Who is to blame? Omar Alghabra said on Wednesday that CATSA staff are at 90% of pre-pandemic levels, while flight volumes are still below 70%, so staff cannot be the main problem, CP reports. He said out-of-practice travelers are causing delays.

Mandate question: At the Globedoctor Zain Chagla writes that it is time to reconsider vaccine mandates for Canadians boarding commercial planes or trains.

Abortion support: A majority of Canadians support the right to abortion, according to an online survey by Leger and the Association for Canadian Studies. Globe reports. About four in five respondents said they were in favor of a woman’s right to have an abortion, if she chooses, while 14% said they were against it.

Abortion money: Jean-Yves Duclos Wednesday announced $3.5 million to improve access to abortion services, CBC reports.

Singh attacked: Anti-vax yahoos verbally abused Jagmeet Singh inside a disgusting scene at a stop in Peterborough on Wednesday, CBC reports.

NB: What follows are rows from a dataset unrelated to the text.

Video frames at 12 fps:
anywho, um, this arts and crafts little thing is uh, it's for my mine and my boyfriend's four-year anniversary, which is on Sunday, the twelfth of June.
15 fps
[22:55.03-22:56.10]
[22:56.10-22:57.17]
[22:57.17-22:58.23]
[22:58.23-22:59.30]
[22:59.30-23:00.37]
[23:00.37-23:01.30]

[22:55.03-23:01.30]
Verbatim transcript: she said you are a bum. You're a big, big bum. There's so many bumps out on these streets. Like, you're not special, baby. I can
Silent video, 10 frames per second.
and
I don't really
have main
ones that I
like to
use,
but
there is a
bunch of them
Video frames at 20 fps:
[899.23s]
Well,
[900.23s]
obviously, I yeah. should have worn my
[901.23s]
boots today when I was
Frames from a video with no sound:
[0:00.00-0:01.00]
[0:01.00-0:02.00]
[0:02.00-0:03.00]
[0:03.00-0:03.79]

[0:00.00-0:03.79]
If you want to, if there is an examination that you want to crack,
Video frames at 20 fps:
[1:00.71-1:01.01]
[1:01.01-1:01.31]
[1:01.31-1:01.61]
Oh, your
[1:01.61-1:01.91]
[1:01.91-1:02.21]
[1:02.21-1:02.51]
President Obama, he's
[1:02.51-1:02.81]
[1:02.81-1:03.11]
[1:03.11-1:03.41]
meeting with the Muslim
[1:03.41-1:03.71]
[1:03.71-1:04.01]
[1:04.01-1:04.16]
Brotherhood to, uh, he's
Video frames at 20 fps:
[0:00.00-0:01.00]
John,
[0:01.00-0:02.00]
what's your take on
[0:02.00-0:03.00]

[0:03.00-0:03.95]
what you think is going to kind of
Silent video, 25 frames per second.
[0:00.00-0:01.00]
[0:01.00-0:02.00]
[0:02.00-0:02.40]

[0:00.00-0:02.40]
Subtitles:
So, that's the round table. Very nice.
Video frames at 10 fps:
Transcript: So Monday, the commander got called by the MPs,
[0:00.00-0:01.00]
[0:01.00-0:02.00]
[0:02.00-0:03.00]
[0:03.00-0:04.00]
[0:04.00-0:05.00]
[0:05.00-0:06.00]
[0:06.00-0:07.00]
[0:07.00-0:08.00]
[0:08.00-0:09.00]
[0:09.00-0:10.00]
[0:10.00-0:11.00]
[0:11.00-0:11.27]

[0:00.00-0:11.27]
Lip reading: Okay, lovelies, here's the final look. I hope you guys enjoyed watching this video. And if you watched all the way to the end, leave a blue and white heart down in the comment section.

“There were people who were saying really horrible things. Some people were saying ‘I hope you die’ and things like that,” he told a news conference when asked about the incident. “We should be able to respectfully disagree as a society, maybe even angrily, but it doesn’t have to get to the point where it gets so polarized that people’s safety is at risk.”

Safety: Concern over yahoos anti-vax prompted the Saskatchewan legislature to introduce a bill to improve security there, according to CP.

It’s not their question: Brenda Lucki told lawmakers that the Emergencies Act gave the RCMP and other officers the tools to quell the Freedom Convoy protests, but said her force did not ask for the act to be invoked, which Publish reports: “We were the ones using these authorities, so we were consulted to see if they would be of any use to the police.”

Poland planes: Ottawa will soon organize three charter flights to bring those fleeing the war to Canada, the CBC reports. A government official, speaking off the record, said the planes will take off from Warsaw and head to Winnipeg (May 23), Montreal (May 29) and Halifax (June 2). About 900 Ukrainians, 300 people per flight, will be able to fly to Canada, according to estimates provided to Radio-Canada.

The prayer is: Deputies voted Wednesday to defeat a bloc motion to replace the prayer that starts the day in the House, global reports. The Bloc Quebecois and most NDP MPs voted on Wednesday in support of the motion to replace the opening daily prayer, with the exception of NDP MPs Charlie Angus and Daniel Blaikie. Conservatives and liberals opposed the motion, except for Nathaniel Erskine-Smith.

Growing cyberspace: The Canadian government has guided its military to adopt a more “assertive” posture in cyberspace, reports Global. A “cyber handbook” provided to Anita Anand earlier this year noted that the threats facing Canada’s networks have “evolved significantly” since the government launched its 2010 cyber strategy.